Transcribe each record exactly; skip any picture.

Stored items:

..............................

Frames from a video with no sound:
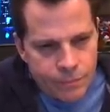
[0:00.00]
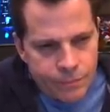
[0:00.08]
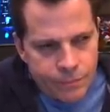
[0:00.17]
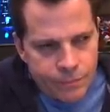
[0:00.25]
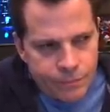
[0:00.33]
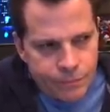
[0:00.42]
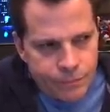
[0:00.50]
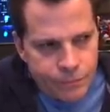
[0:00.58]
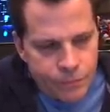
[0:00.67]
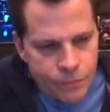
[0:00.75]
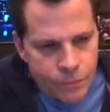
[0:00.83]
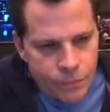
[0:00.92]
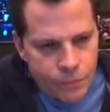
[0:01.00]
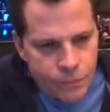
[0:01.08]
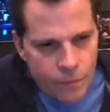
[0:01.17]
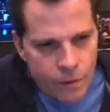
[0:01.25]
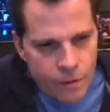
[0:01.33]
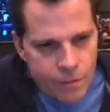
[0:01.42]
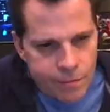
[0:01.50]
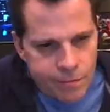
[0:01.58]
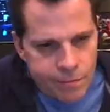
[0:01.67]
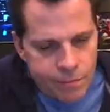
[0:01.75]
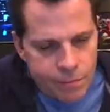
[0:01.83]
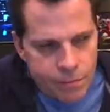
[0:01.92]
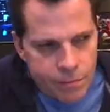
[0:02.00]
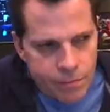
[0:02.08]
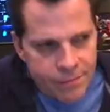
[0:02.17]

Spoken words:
This person isn't speaking.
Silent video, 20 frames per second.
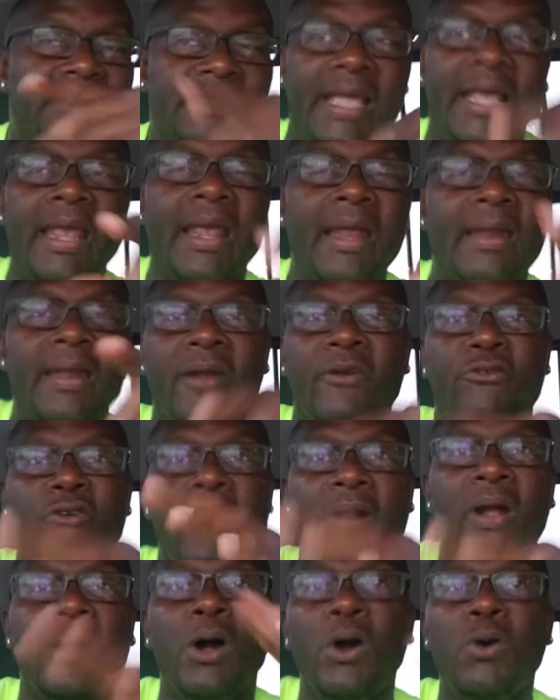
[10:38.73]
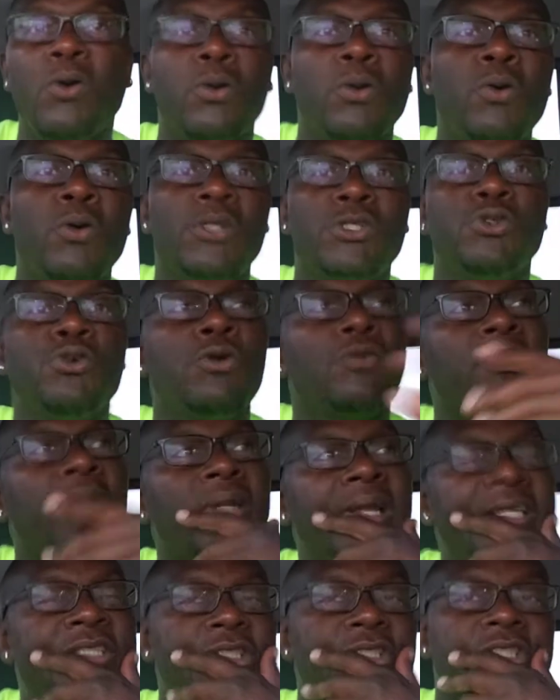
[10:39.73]
They in there trying to hold on to a
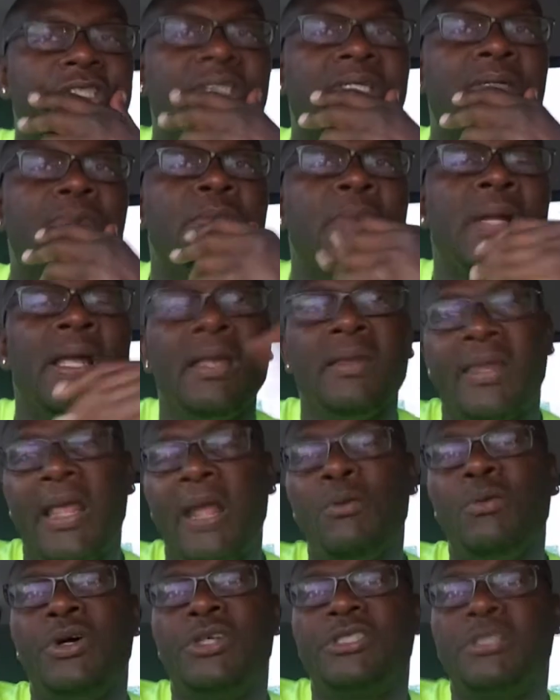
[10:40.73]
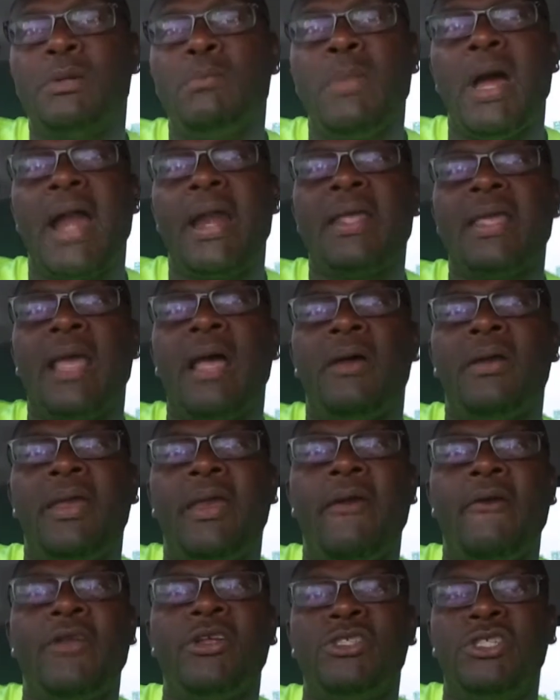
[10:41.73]
relationship. They want somebody out
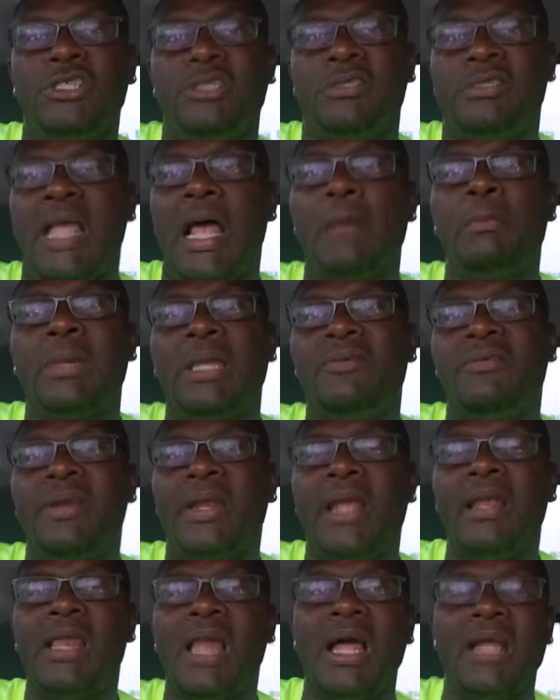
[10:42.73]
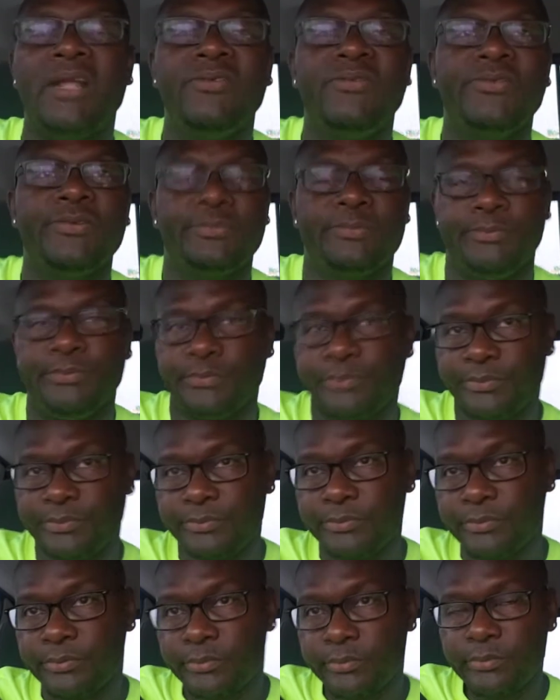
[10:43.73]
here to just stop living their life
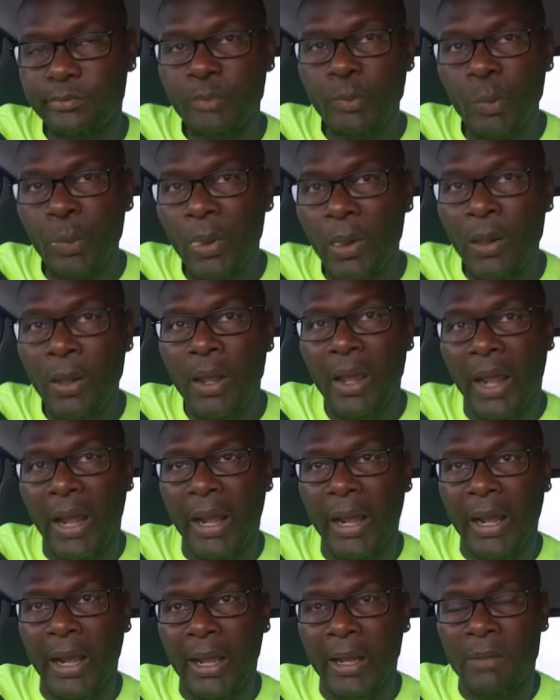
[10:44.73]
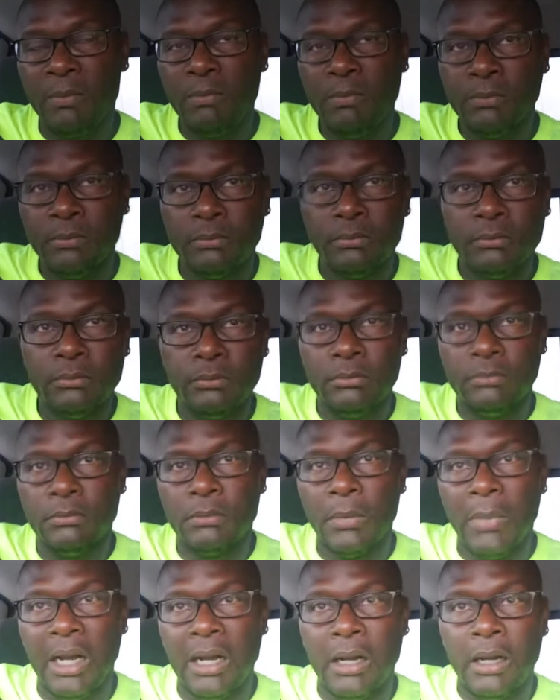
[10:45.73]
and
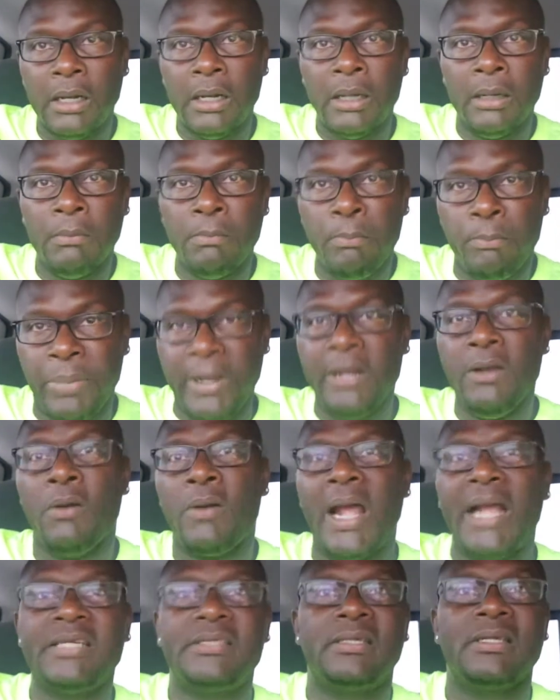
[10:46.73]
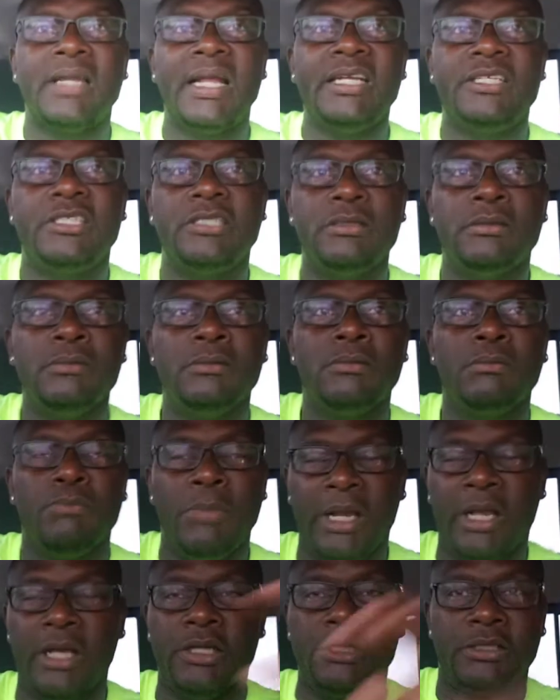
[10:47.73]
be on isolation,
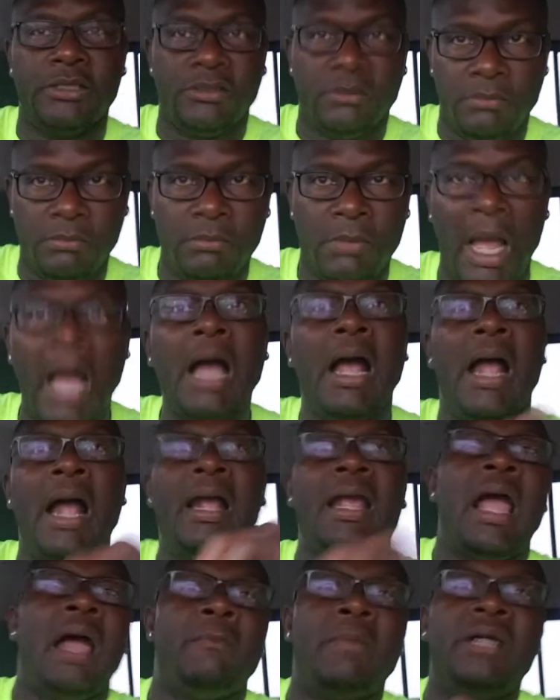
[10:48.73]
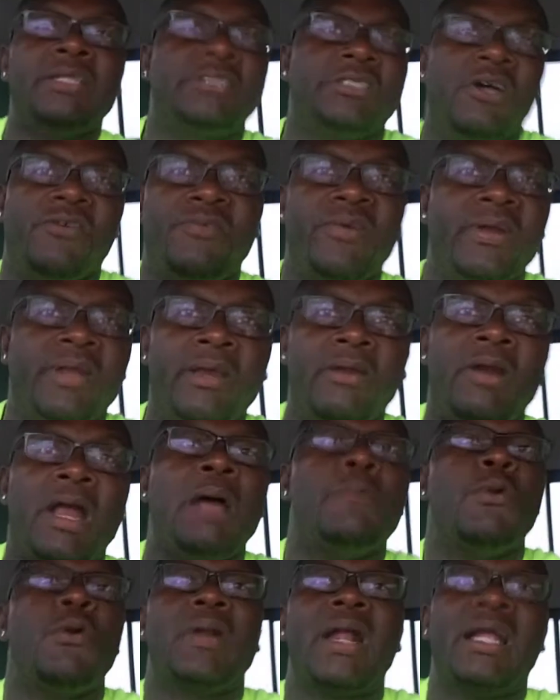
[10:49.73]
because I got myself in here.
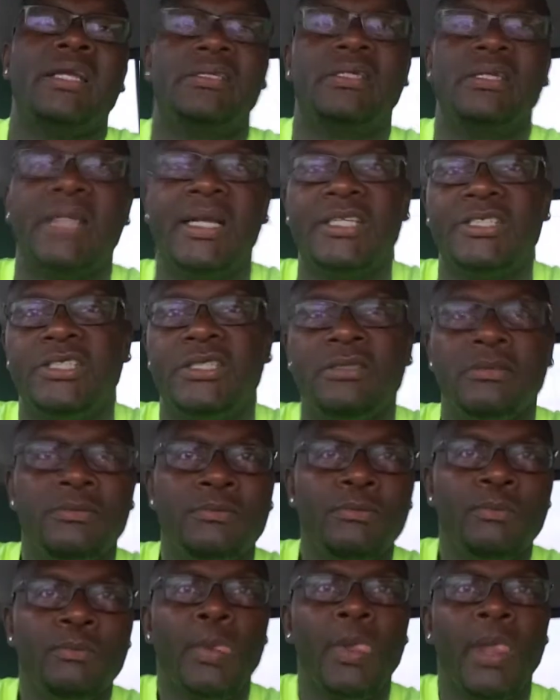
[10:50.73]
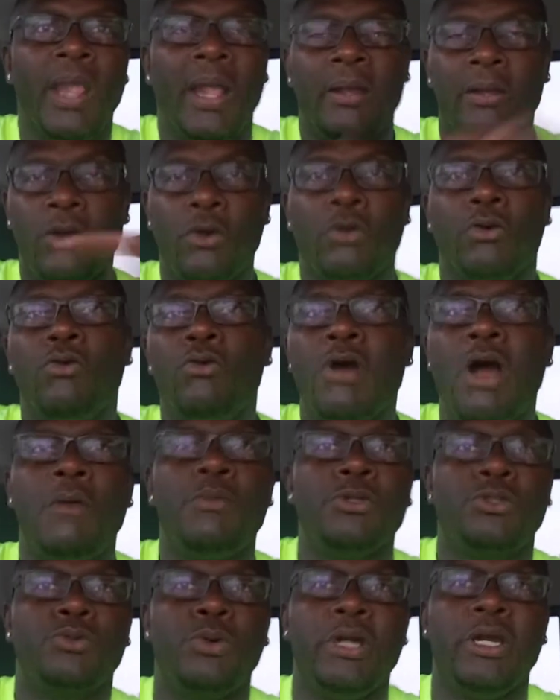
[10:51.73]
I'm on isolation, and you're who I
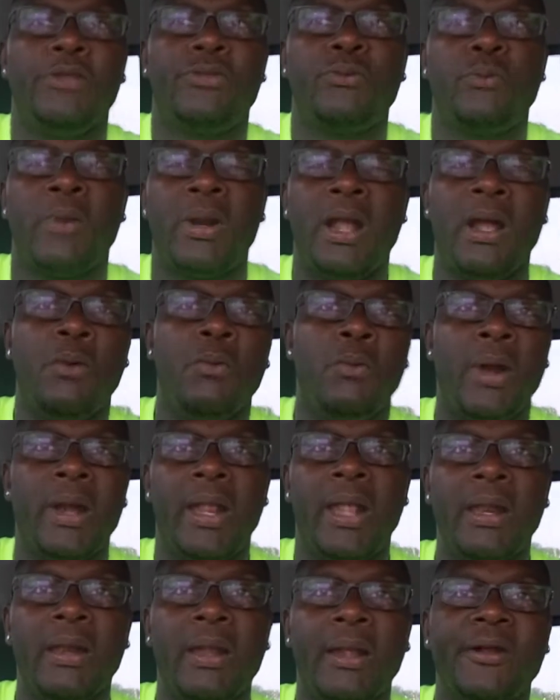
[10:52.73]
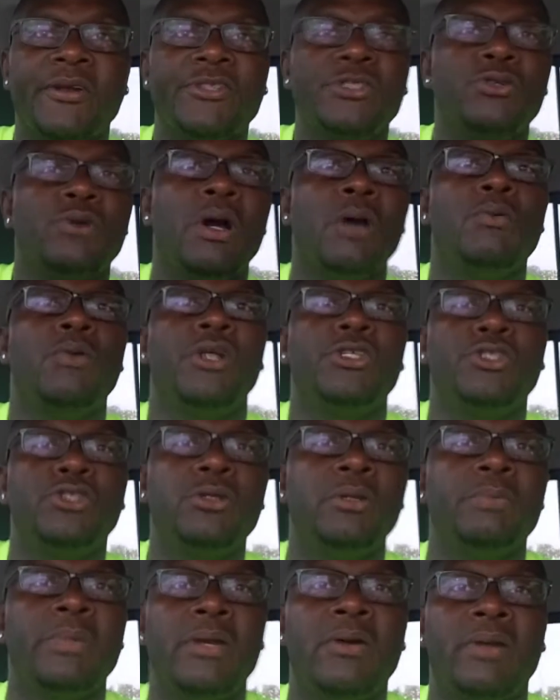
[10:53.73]
was with when I went in there, so I want you
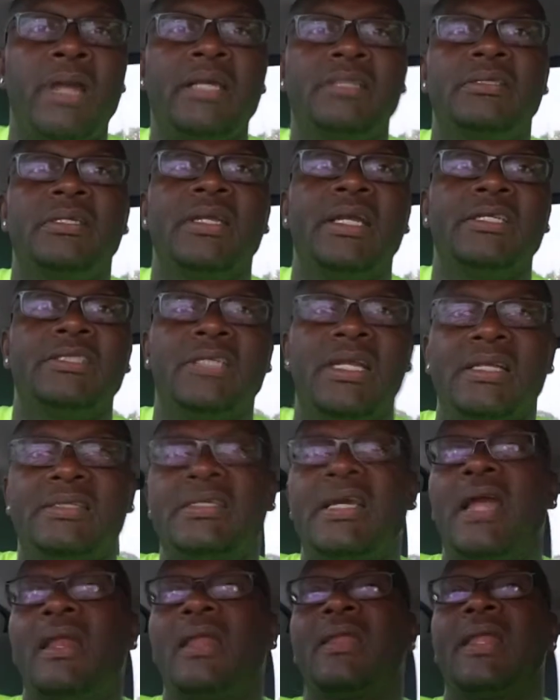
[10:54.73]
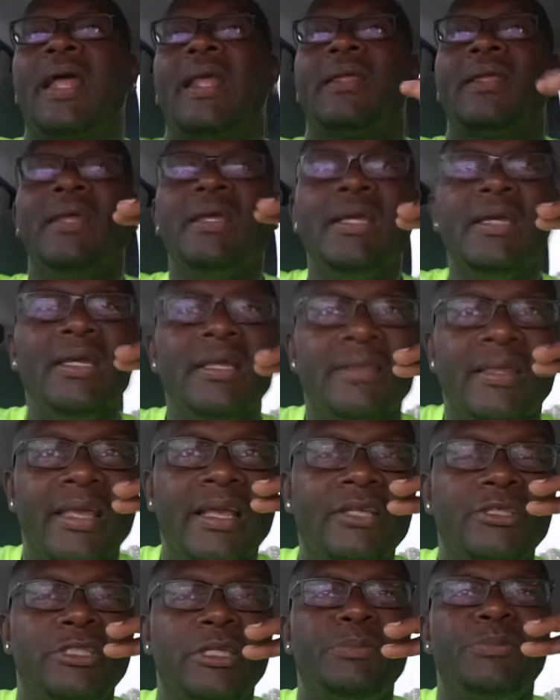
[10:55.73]
to be on isolation. That's kind of like the
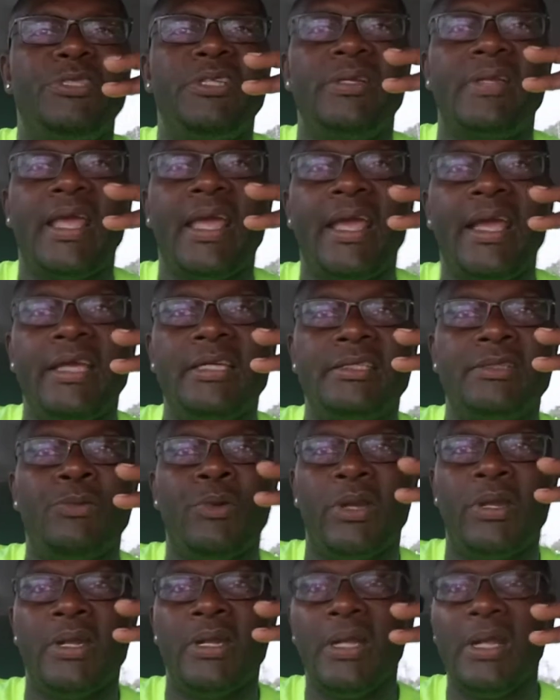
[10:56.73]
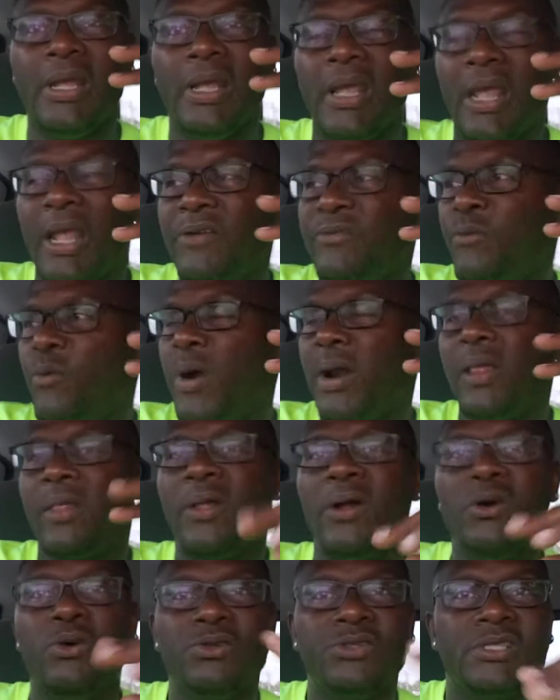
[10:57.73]
Egyptian days, when if one of
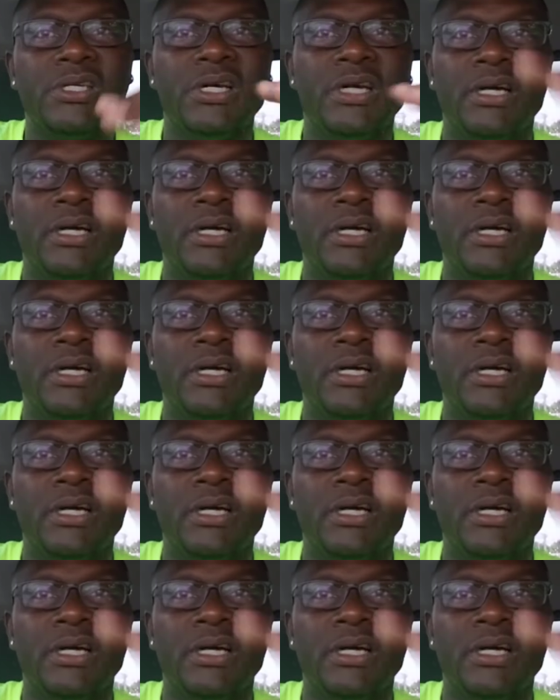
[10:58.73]
those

..............................

Solution to the exercise
Frames from a video with no sound:
[0:00.00]
[0:00.08]
[0:00.17]
[0:00.25]
[0:00.33]
[0:00.42]
[0:00.50]
[0:00.58]
[0:00.67]
[0:00.75]
[0:00.83]
[0:00.92]
[0:01.00]
[0:01.08]
[0:01.17]
[0:01.25]
[0:01.33]
[0:01.42]
[0:01.50]
[0:01.58]
[0:01.67]
[0:01.75]
[0:01.83]
[0:01.92]
[0:02.00]
[0:02.08]
[0:02.17]

Spoken words:
This person isn't speaking.
Silent video, 20 frames per second.
[10:38.73]
[10:39.73]
They in there trying to hold on to a
[10:40.73]
[10:41.73]
relationship. They want somebody out
[10:42.73]
[10:43.73]
here to just stop living their life
[10:44.73]
[10:45.73]
and
[10:46.73]
[10:47.73]
be on isolation,
[10:48.73]
[10:49.73]
because I got myself in here.
[10:50.73]
[10:51.73]
I'm on isolation, and you're who I
[10:52.73]
[10:53.73]
was with when I went in there, so I want you
[10:54.73]
[10:55.73]
to be on isolation. That's kind of like the
[10:56.73]
[10:57.73]
Egyptian days, when if one of
[10:58.73]
those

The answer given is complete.